The SuperCSV library also allows partial reading and partial writing, which is not supported by the other CSV parsers we've discussed throughout this article. You can choose to set specific header column values to
null and proceed with processing the remaining columns, or write a dataset which contains optional values without adding your own error-handling.
A big downside that deserves mentioning is that the library does not appear to be maintained - the last published date is four years ago - in 2015, although the git repository has more recent contributions.
UniVocity CSV Parser
UniVocity CSV Parser loudly claims to be the fastest CSV parser in a 2018 comparison among 18 different publicly available CSV parsers. UniVocity parser allows you to select the fields you want to parse, skipping the unnecessary or non-mandatory fields in a single file, giving it the ability to filter columns of a CSV.
It has more customization options than OpenCSV and Apache Commons CSV, which makes it harder to set up and get started with. Code readability might also be less when compared to some other libraries since UniVocity parser requires that the format, line separator, and header extraction method be declared before parsing is attempted.
On the positive side, the variety of formatting and customization options makes it suitable to deal with the 'edge-cases' involving CSV files which are not RFC4180 compliant.
Similar to both OpenCSV and Apache Commons CSV, you can use either an iterator or defined parser class (in this case either
TsvParser). UniVocity CSV Parsers also supports reading into beans with a more complex setup when compared to OpenCSV.

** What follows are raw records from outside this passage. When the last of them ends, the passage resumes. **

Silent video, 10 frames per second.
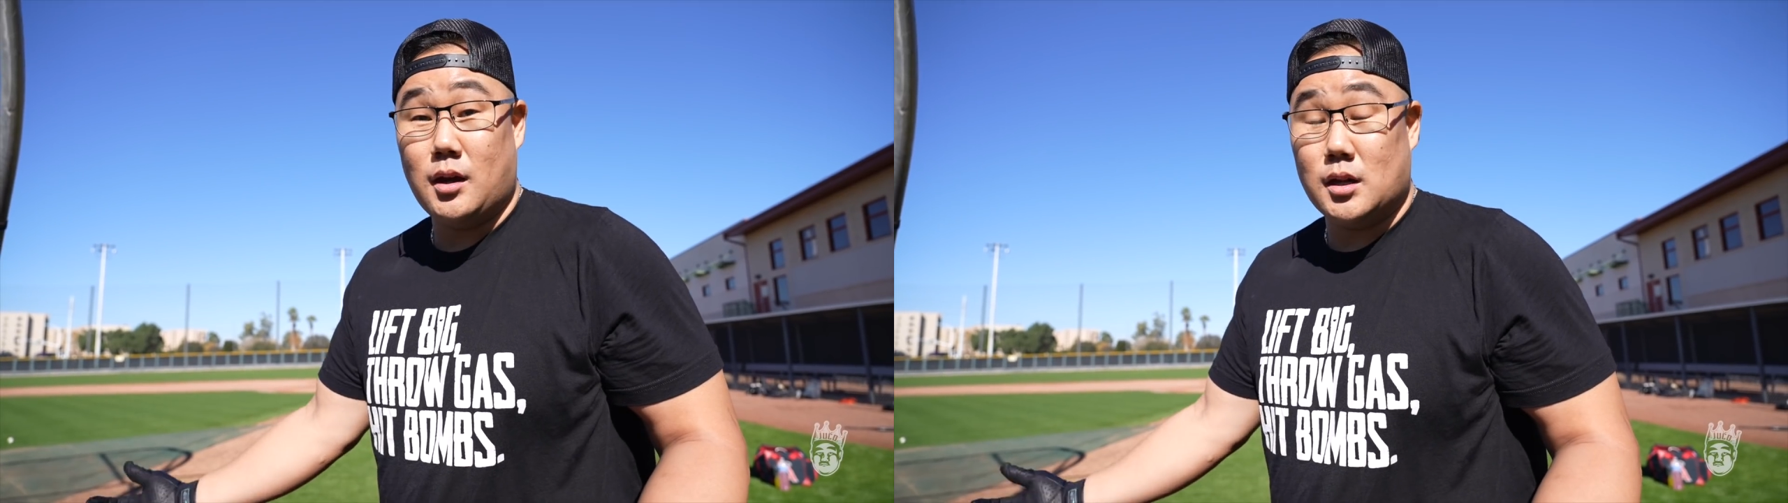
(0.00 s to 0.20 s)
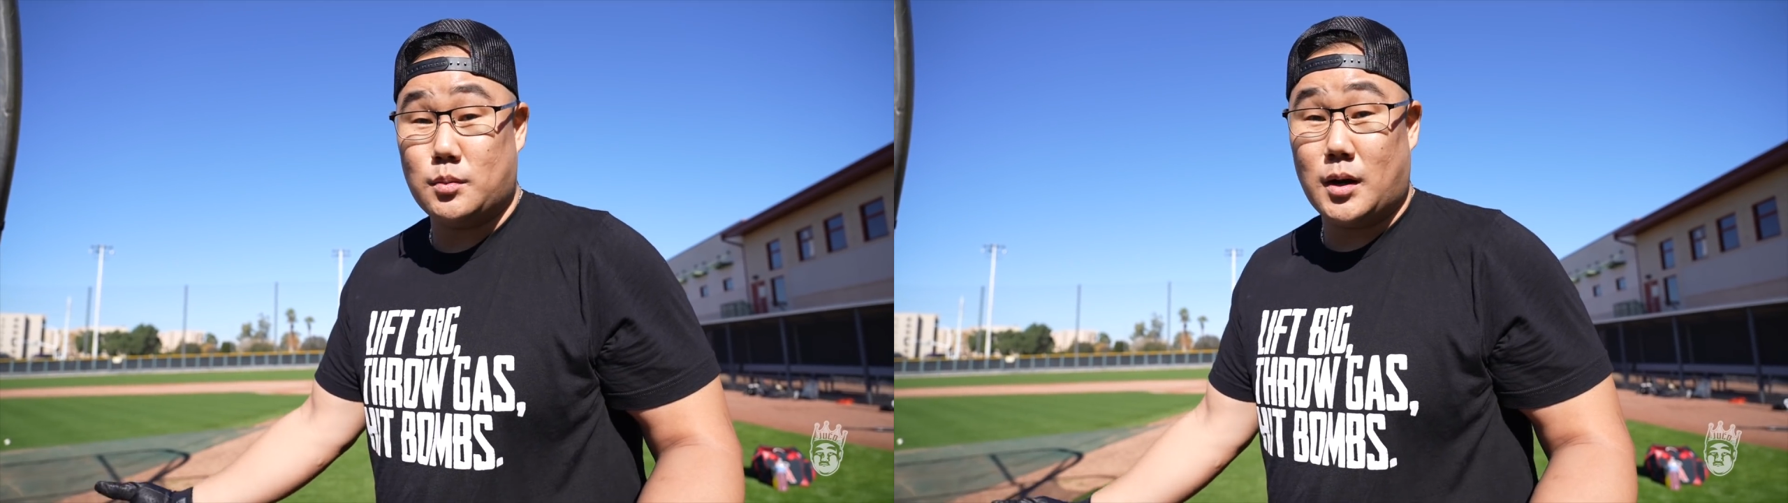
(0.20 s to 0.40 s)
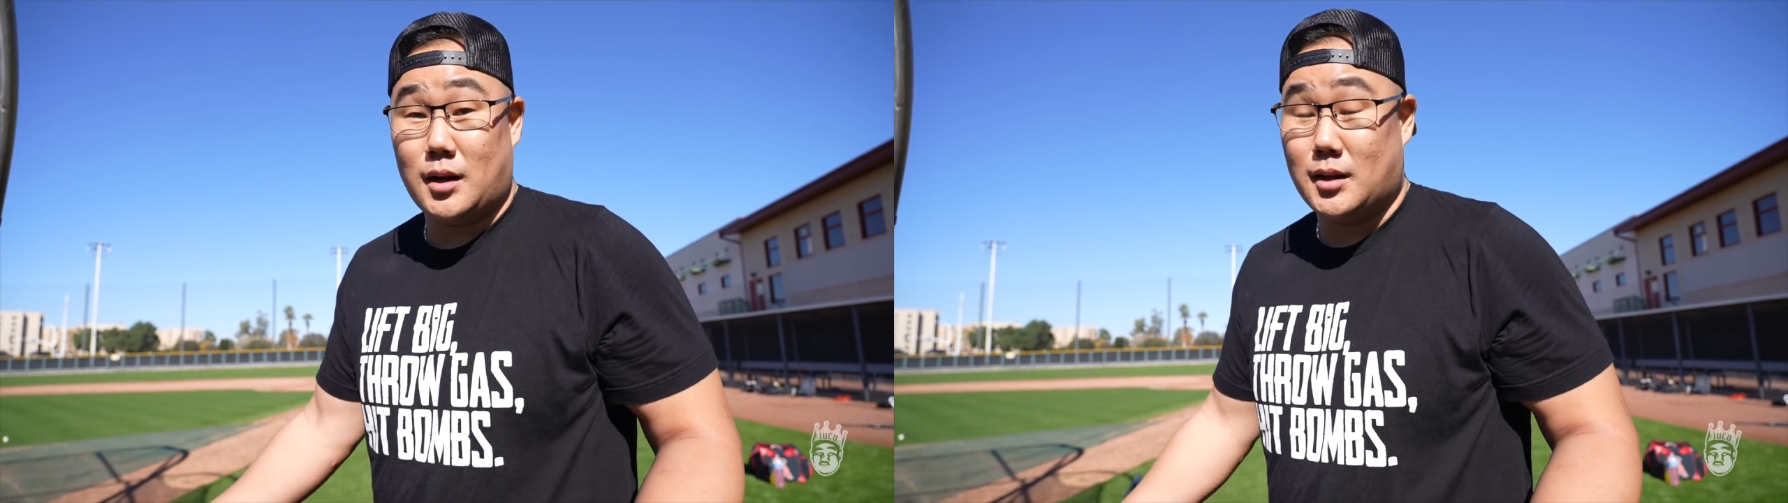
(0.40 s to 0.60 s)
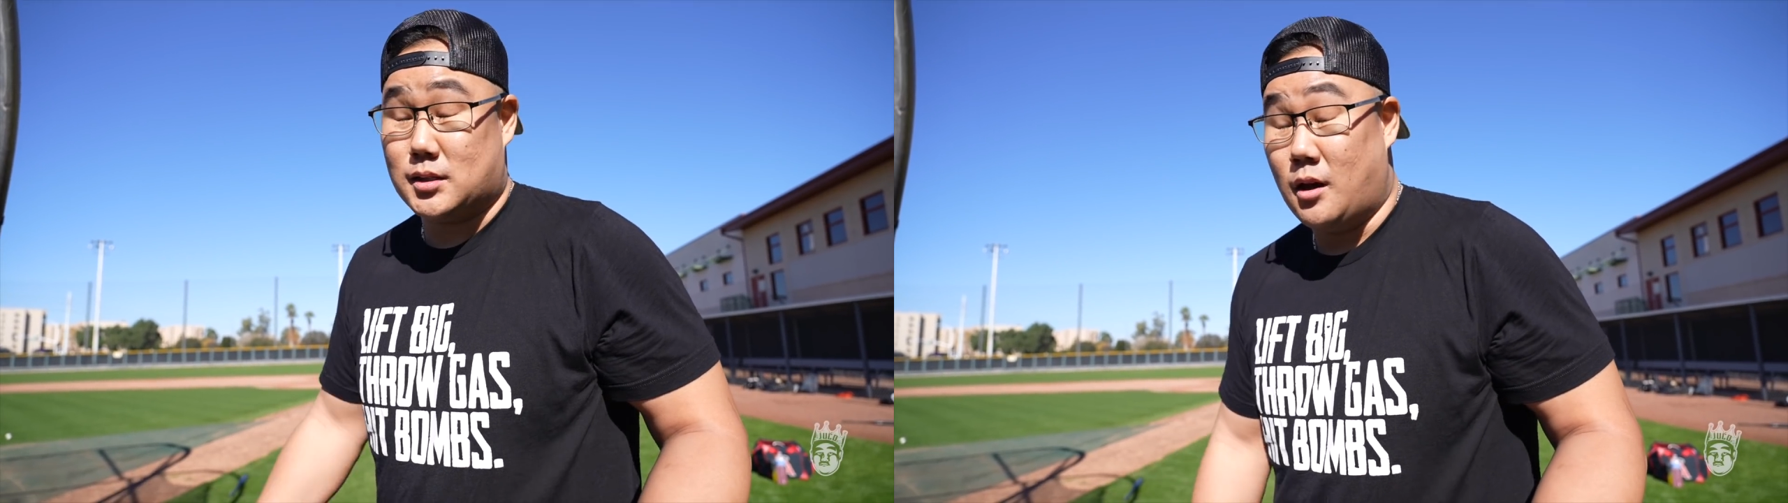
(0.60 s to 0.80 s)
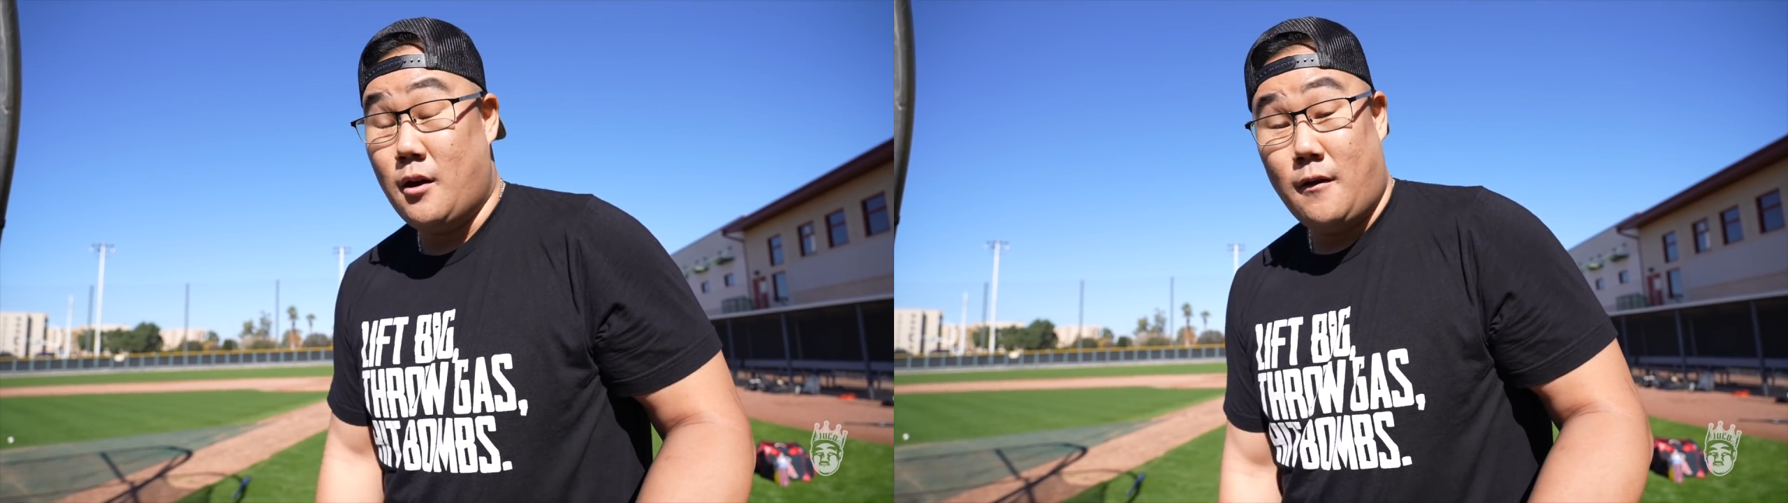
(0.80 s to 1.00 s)
It is what it
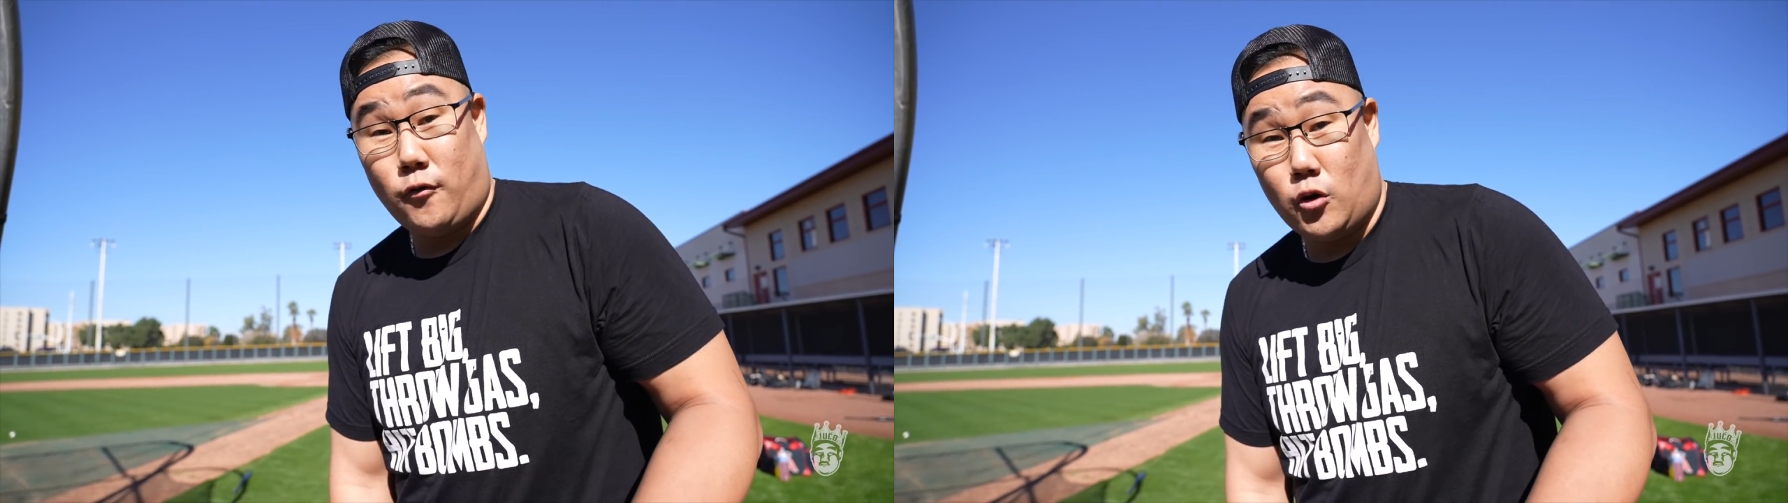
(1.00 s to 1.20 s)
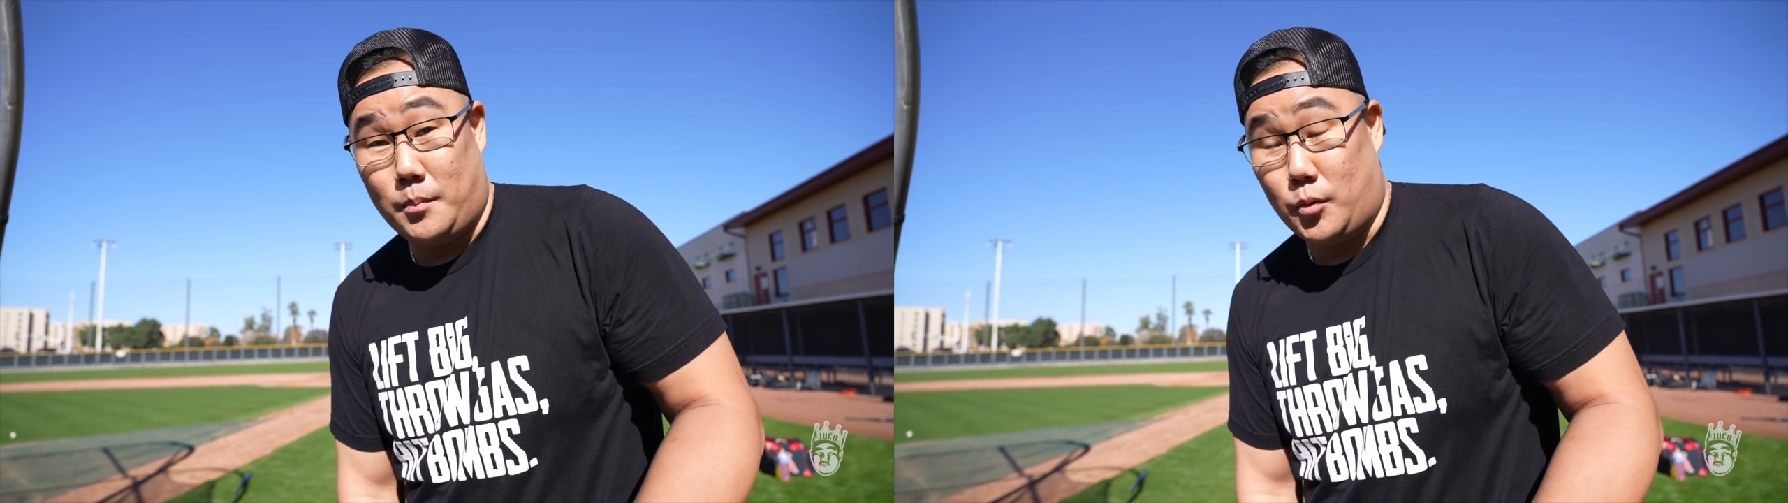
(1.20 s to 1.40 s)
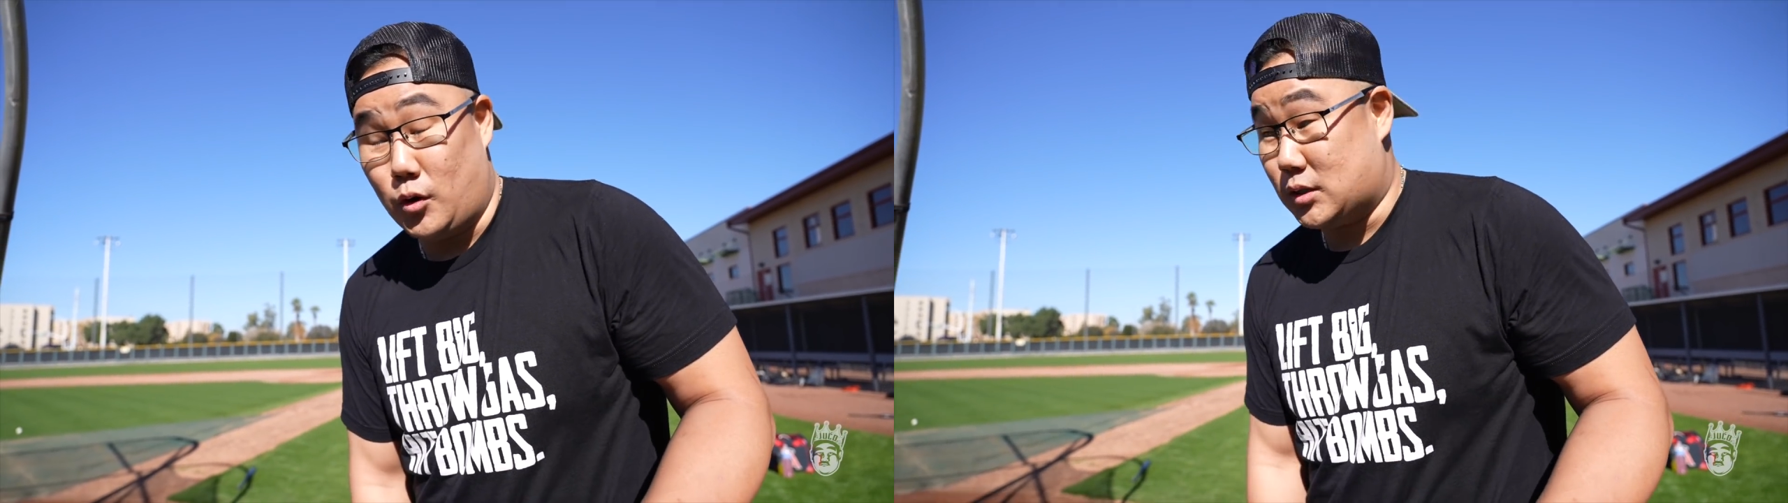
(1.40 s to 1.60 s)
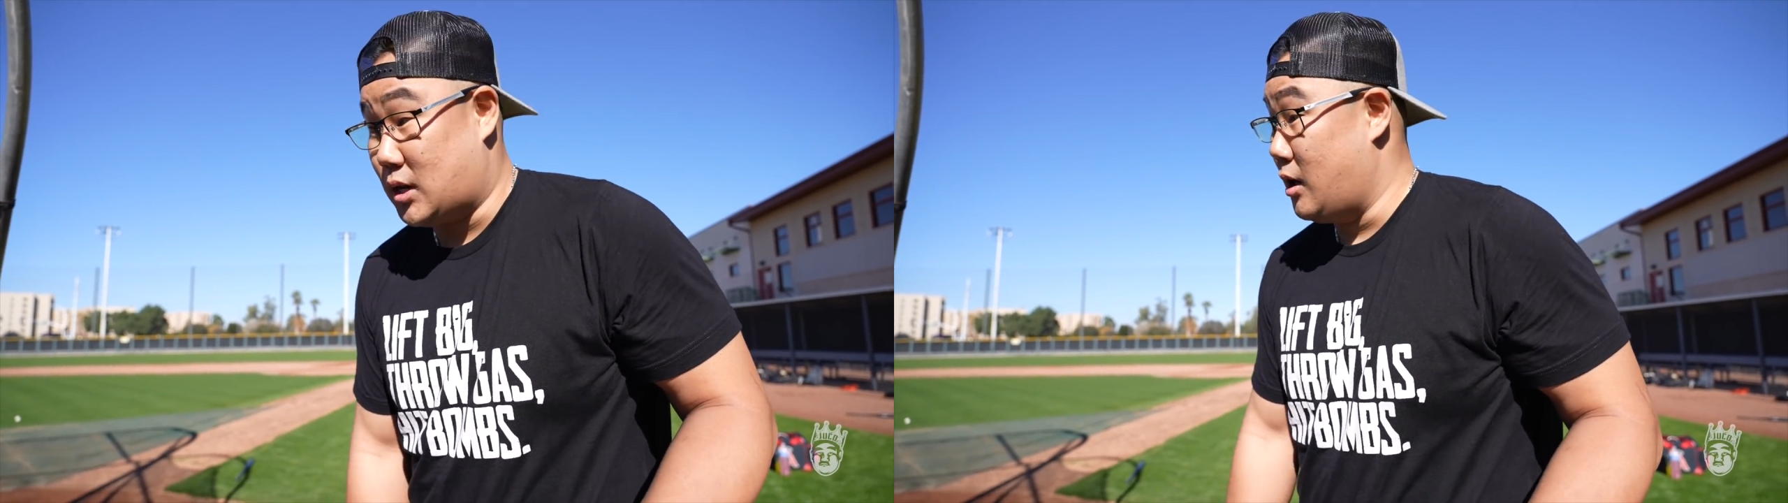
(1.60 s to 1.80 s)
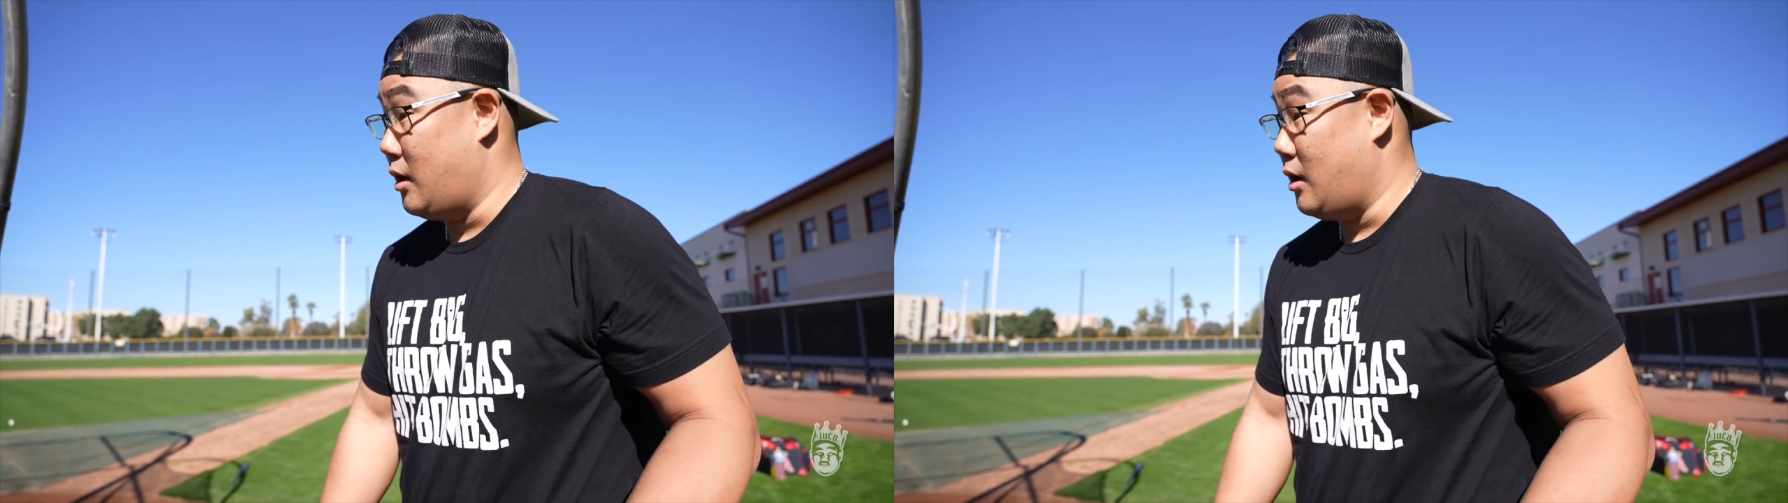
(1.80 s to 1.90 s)
is for the boys.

Writing is a similarly complicated, but configurable process with the UniVocity CSV parser, with specific use cases like the ability to define value conversions and column selection. Writing directly from a map or annotated Java Beans is also supported.
FlatPack CSV Parser
FlatPack CSV Parser is fast and more suitable for handling extremely large files, dealing with file sorting before parsing and fixed width parsing. It can be used in a scenario where your CSV does not have a specific delimiter but is comprised of fixed width text for example. The parser also supports column mapping through XML specifications, where the fields in the XML and the data fields in the CSV are in the same order.
BuffReaderDelimiterFactory allows streaming larger files to avoid everything being contained in memory when parsing data. Columns can also be added, removed, or ignored as needed.
Since the library focusses on being friendly for larger files, it also allows the option to exclude bad data, and add it to an error collection for later processing. This avoids a massive dataset needing to be re-processed due to one or two errors and simplifies error handling.
The library is currently maintained, with the most recent publication being in 2019. It has specific strengths, but can be complicated to set up and understand due to the multitude of options and customization features introduced to handle very specific scenarios that are not RFC4180 compliant.
The most basic CSV reading and writing scenarios can be handled using core Java IO with
FileWriters, and customized error handling. However, external libraries provide tried and tested solutions when it comes to more complex operations that involve being able to support larger files that may or may not be RFC 4180 compliant, with varying delimiters and different requirements.
The performance and flexibility of your application depend on the option you choose - some parsers are better at memory management, while others are more flexible and customizable.
You can use this article as a guide to identify which library best suits your needs, and learn the basics of CSV file handling, and reading and writing CSVs in Java.